(Collected data entries)
· · · · ·

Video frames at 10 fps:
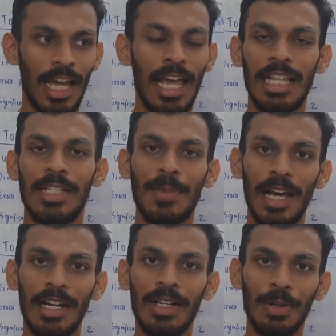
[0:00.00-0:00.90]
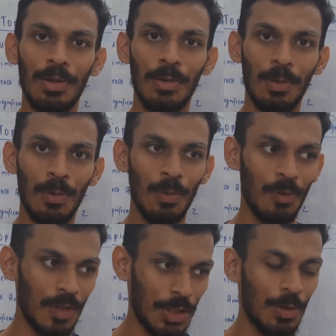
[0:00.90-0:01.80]
an aspirant who
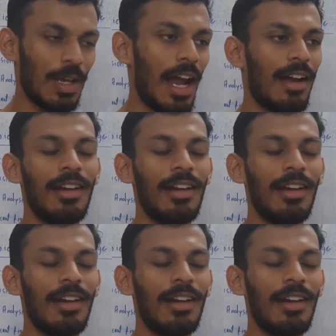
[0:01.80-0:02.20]
wish to crack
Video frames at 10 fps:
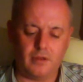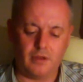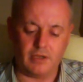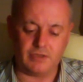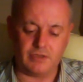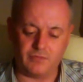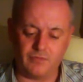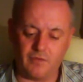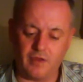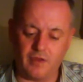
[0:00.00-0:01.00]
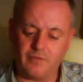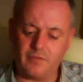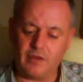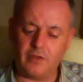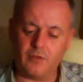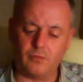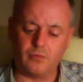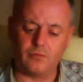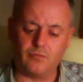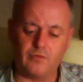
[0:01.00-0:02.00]
this will fire thing
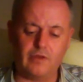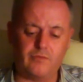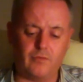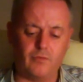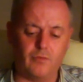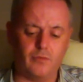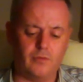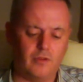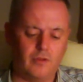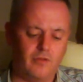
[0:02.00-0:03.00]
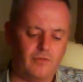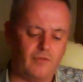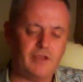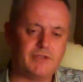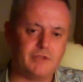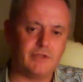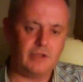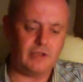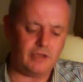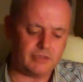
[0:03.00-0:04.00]
called flint for all, face
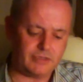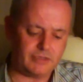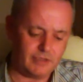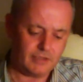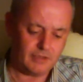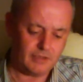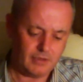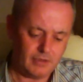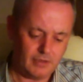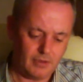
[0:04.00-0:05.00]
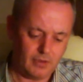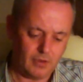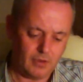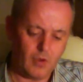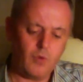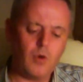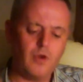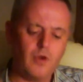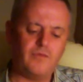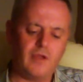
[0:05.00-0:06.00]
of the east, oh
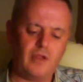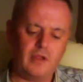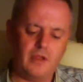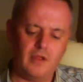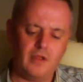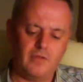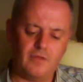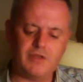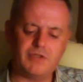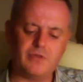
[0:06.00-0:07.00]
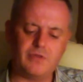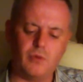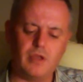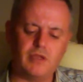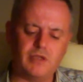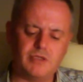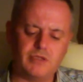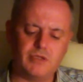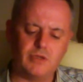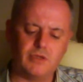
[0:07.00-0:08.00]
I fay, face of the waste,
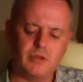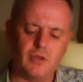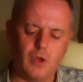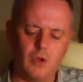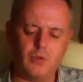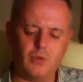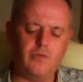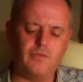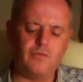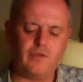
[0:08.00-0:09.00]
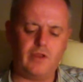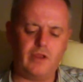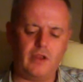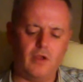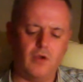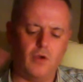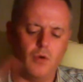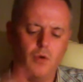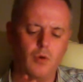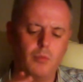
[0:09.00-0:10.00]
oh you feed,
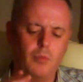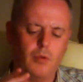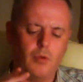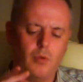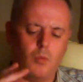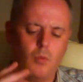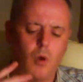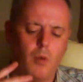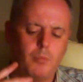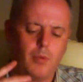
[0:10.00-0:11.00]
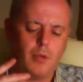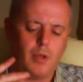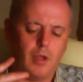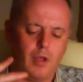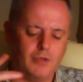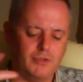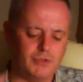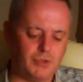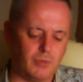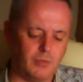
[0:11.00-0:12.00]
up, wop, and
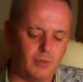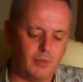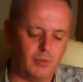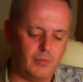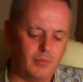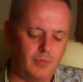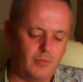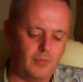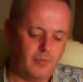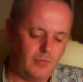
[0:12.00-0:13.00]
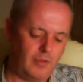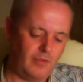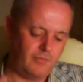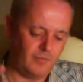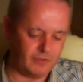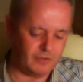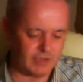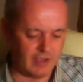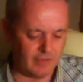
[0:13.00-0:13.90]
Duncan, inverted F,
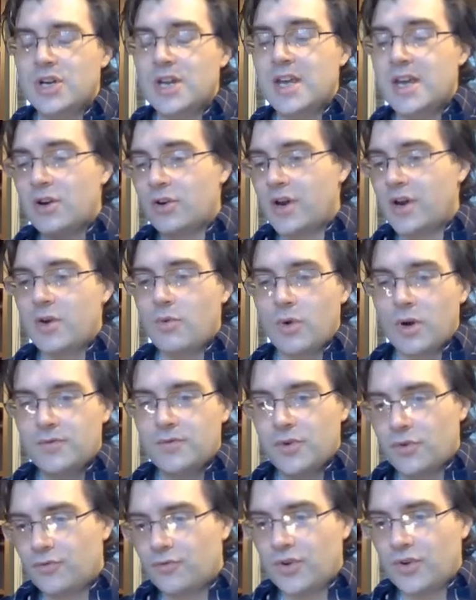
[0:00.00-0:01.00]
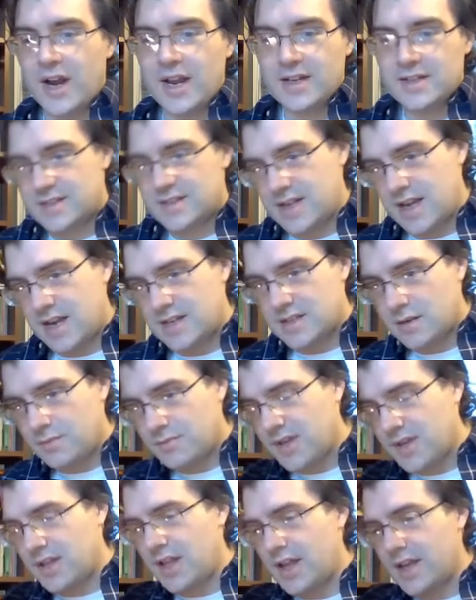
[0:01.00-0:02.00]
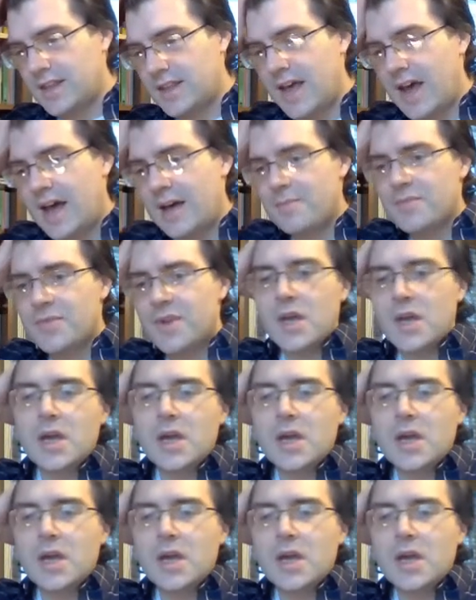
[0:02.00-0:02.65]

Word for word: hearing one of your friends say something like that.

· · · · ·

**Assignment**
Going by the data above, the answer is exactly the lines from the one holding "[0:00.90-0:01.80]" to the one holding "[0:06.00-0:07.00]", both kept, with the pictures left out.

**Solution for this task**
[0:00.90-0:01.80]
an aspirant who
[0:01.80-0:02.20]
wish to crack
Video frames at 10 fps:
[0:00.00-0:01.00]
[0:01.00-0:02.00]
this will fire thing
[0:02.00-0:03.00]
[0:03.00-0:04.00]
called flint for all, face
[0:04.00-0:05.00]
[0:05.00-0:06.00]
of the east, oh
[0:06.00-0:07.00]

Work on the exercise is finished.